A last twinkling, then darkness.
As it will never be written: when cycles are stilled, their memories go on with their turning, overturning; then what was of this world is called inside, is locked indoors, sent to its room, to toss diurnal in colorful, too clowny sheets. Know this — that we live despite the season, its weather, the wasteful, wasting time. That we live because we stay inside — that only with roof and walls are our lives saved; on the lawn and behind its fence, the car parked, the gutters blooming, there we erect our truest Temple.
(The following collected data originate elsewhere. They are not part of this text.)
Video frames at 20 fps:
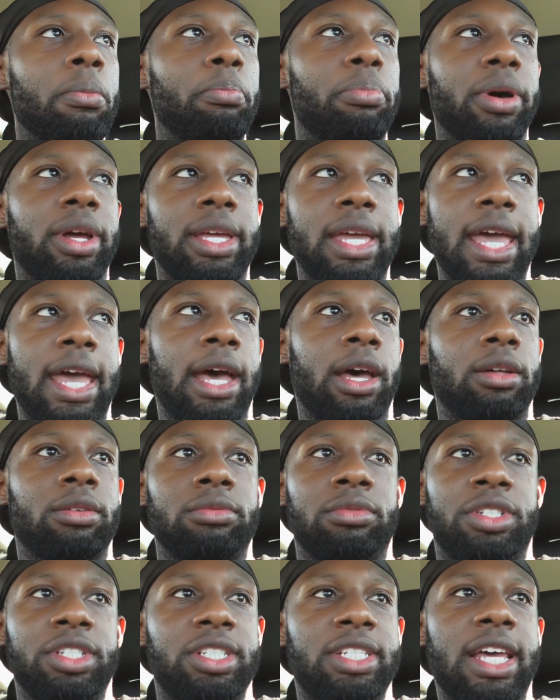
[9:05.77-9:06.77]
But yeah,
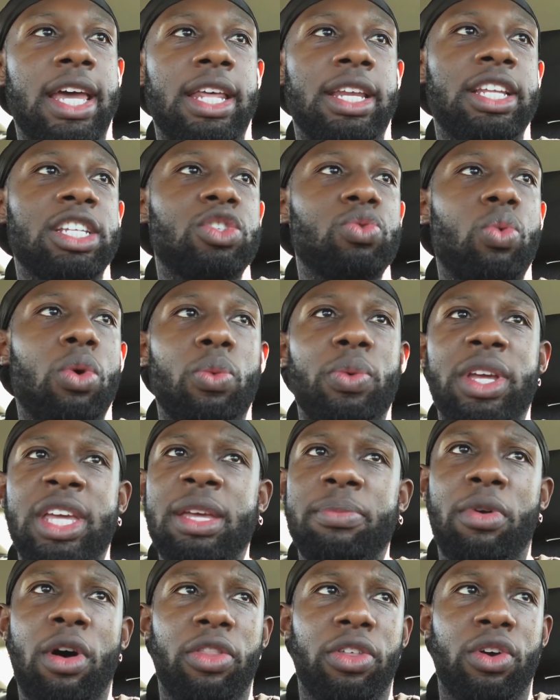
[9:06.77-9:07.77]
she said, this is where we
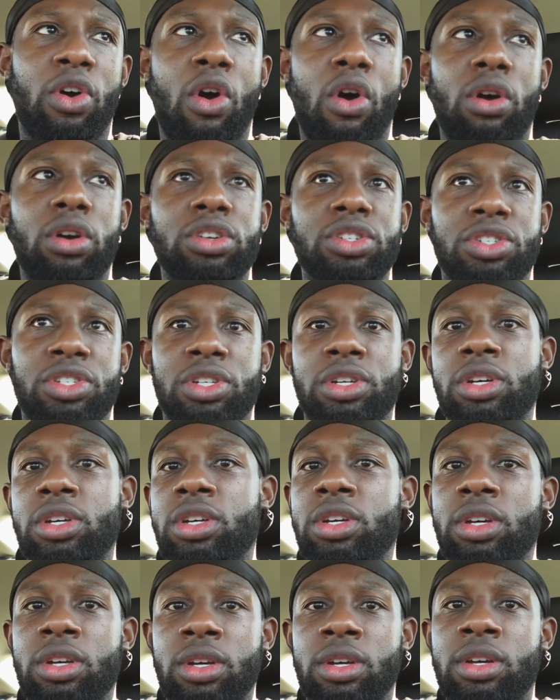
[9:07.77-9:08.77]
keep all the cars,
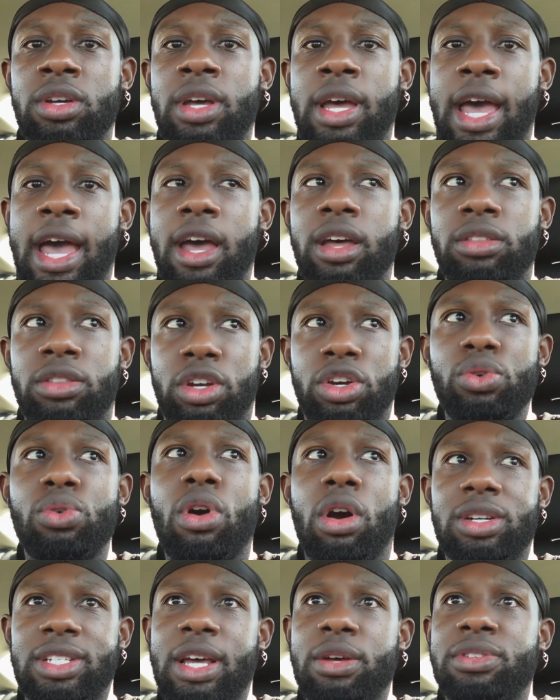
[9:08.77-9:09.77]
the new
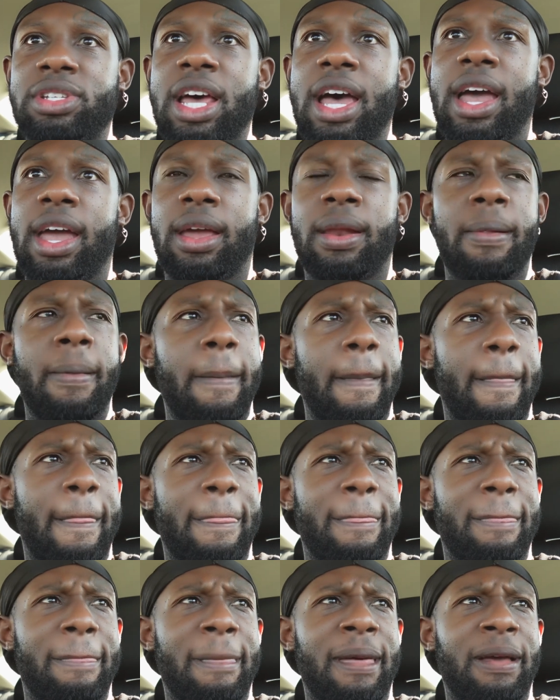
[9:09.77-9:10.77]
cars outside.
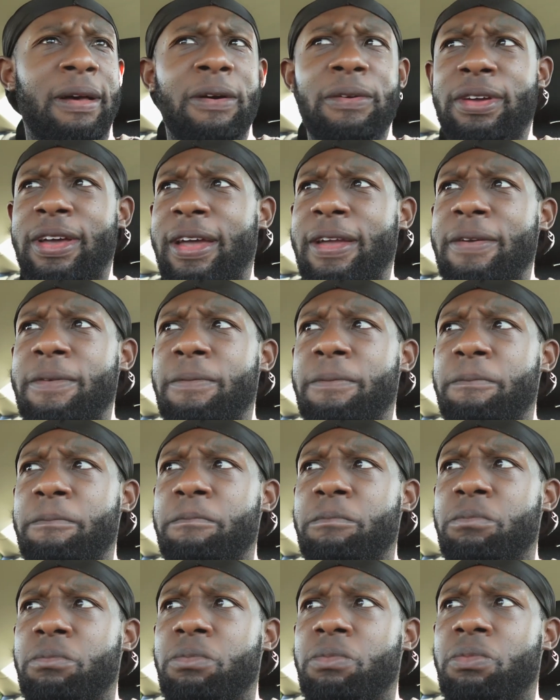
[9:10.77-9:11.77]
I'm like, okay.
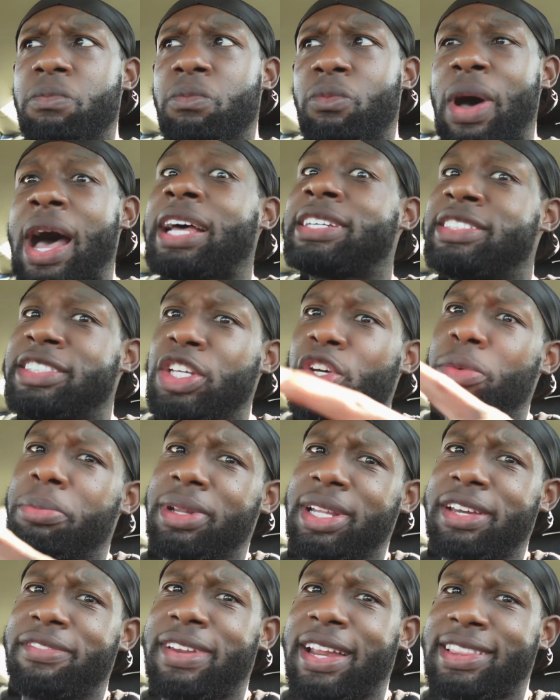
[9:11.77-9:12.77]
Well, I still
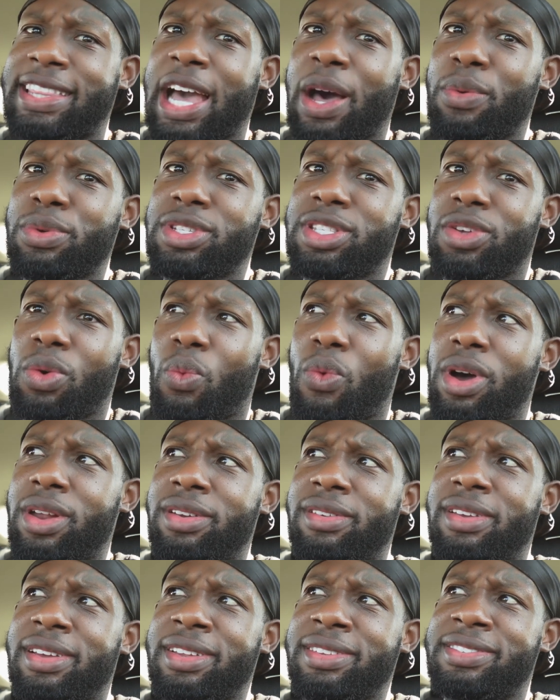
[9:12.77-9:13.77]
believe that was the
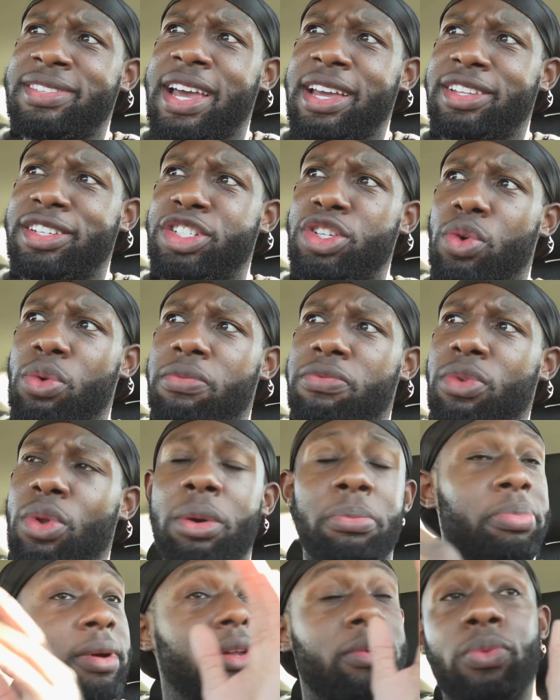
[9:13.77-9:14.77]
one inside the showroom
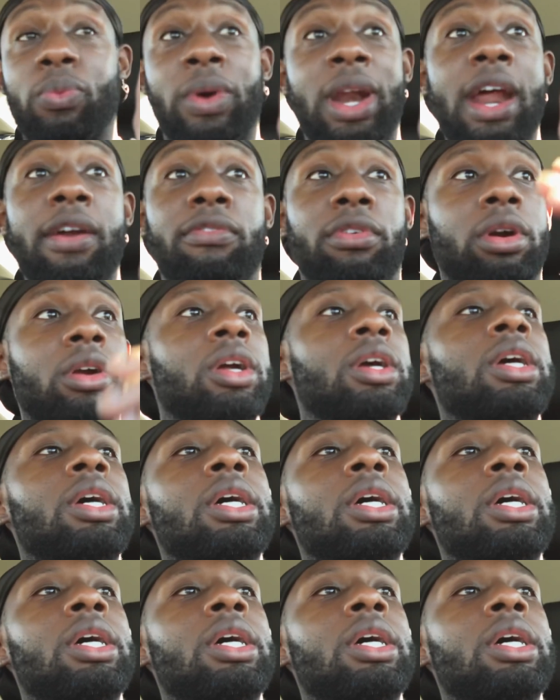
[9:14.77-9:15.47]
floor, but whatever.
As courses are made ritual, the rise and set of sun get timed to the face of a higher clock; its hands of rays spin, realigned, to tick away our time…until — an emergence…revelation, an inspired sensing. As a mensch more than any otherness is both a part in a mechanism and an individual, a mechanism unto himself, both the cog of the clock and the clock itself with its two gnarled hands: one shorter to pull toward, opposite one longer to push away, that and the feet of a lion and with the tail of a viper, the time Ben spends in the Garden is made other from any hour known, is off the daily schedule. His are days sat out in this house alone He’s trashing, destroying, bringing it to the collapse of ruin: a house adrift on an Island floating in an ocean set in His sink, in the kitchen His mother once ruled as queen, out from under the timing scepter of her king — the third hand of the clock, pointing time independent and so perhaps to us erratically, but no less regulated, still within the same system, rooted to the same immaculacy and intellection, its floating face…squared by the lower tennis courts, their balls starring lazily over the nets windfallen, in the division of armies for snowball wars; the slides have been repurposed; the seesaws reeducated into catapults of frost; though the bases be stolen, no one has it in them to escape.